- Citizenship: Russia
- Occupations: Journalist, editor

= Aleksandr Tolmachyov (journalist) =

Russian journalist

Aleksandr Tolmachyov (1955—2020) was a Russian journalist who edits the magazine Upolnomochen Zayavit and the newspaper Pro Rostov. He was held in custody without trial from December 2011 to August 2013 after having criticized government authorities. In October 2014, he was found guilty of extortion and sentenced to nine years in a penal colony, despite a lack of evidence of guilt. He died a month and a half before the planned release. Tolmachyov is known in the Rostov region for denouncing judicial and political corruption and organized crime.

==Arrest==
On December 20, 2011, he and two alleged accomplices were arrested in a libel case and charged with allegedly extorting one million rubles from a businessman in Novocherkassk. He was acquitted shortly thereafter, and then arrested again before the end of the month, also on charges of extortion involving “a number of entrepreneurs”. He was placed in solitary confinement. Thereafter, his detention was “extended month after month” until August 2013, when he was finally put on trial.

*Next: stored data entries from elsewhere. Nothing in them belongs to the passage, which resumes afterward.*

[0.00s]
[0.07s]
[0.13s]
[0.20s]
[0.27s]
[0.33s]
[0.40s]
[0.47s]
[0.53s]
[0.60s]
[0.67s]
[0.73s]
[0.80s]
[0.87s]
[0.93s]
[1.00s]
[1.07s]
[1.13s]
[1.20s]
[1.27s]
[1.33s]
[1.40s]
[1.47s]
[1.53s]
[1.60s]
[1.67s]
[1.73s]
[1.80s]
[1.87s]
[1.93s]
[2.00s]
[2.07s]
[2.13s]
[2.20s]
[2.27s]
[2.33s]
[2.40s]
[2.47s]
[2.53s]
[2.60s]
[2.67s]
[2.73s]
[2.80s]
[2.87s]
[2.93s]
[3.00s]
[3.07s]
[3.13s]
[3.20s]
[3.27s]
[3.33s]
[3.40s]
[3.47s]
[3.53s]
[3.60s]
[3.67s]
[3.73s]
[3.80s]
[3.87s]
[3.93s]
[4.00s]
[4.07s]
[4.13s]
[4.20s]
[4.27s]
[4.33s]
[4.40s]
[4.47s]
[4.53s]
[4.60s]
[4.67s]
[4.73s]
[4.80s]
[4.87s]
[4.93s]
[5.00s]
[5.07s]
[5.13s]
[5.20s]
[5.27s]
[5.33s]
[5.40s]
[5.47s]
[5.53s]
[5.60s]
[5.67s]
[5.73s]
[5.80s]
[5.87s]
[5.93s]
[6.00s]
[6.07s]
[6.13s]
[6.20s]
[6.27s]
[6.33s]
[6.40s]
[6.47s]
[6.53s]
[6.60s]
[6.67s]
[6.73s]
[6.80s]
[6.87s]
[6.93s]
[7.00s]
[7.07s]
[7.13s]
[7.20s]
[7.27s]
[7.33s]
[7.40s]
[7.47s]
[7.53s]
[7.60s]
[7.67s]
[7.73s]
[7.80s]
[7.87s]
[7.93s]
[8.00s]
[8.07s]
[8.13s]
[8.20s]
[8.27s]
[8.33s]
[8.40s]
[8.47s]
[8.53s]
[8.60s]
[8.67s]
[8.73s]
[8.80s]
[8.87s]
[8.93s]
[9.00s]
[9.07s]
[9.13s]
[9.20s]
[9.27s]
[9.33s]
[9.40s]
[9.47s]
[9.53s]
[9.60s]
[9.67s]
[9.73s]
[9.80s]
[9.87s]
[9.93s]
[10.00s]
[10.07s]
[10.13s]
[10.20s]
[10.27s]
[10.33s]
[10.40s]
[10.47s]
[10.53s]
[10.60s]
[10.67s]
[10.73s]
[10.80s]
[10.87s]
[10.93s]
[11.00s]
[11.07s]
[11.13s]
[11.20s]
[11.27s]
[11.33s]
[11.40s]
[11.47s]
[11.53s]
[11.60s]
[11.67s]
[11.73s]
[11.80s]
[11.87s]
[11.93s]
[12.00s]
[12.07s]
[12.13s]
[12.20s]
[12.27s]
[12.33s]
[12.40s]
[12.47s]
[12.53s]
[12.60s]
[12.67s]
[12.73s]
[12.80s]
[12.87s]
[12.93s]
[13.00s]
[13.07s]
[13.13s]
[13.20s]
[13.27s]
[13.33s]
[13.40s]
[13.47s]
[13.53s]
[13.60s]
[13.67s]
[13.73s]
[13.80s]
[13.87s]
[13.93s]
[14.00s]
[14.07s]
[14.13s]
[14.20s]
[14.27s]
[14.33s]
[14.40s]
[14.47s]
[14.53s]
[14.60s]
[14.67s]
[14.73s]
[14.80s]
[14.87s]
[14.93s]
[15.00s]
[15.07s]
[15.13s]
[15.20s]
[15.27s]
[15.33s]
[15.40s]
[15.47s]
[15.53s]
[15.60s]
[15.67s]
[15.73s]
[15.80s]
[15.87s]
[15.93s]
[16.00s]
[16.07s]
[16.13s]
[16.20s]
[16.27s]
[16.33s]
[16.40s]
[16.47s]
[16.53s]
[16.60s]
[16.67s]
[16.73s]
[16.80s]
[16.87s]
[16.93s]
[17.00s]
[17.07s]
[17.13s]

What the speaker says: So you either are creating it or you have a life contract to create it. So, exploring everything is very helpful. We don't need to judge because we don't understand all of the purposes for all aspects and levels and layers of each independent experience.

In early 2012, another extortion charge was leveled against him; in the spring of 2012, two more extortion charges were added, for a total of four.

On January 2, 2014, Reporters Without Borders (RSF) expressed concern over “the judicial harassment of journalists critical of the authorities in the southern city of Rostov-on-Don,” citing the cases of Tolmachyov, who had been in pre-trial detention for two years, and of another journalist, Sergei Reznik, who had just been sentenced to a penal colony.

On January 9, 2012, about 400 people gathered in Novocherkassk to protest his incarceration.

It was reported on April 4, 2013, that the investigation into his case had been completed. His lawyer, Sergey Karpov, asked for a dismissal of the case, saying that no proof of any crime had been presented. The request for dismissal was rejected.

==Trial and conviction==
Tolmachev's trial began in August 2013. On October 29, 2014, the Kushchevskaya district court found Tolmachyov guilty and sentenced him to nine years in a penal colony. Tolmachyov appealed his verdict to the Krasnodar Regional Court.

==Award==
On June 21, 2013, Tolmachyov was given an award by the Artyom Borovik charitable foundation in recognition of his articles about judicial corruption in the Rostov region.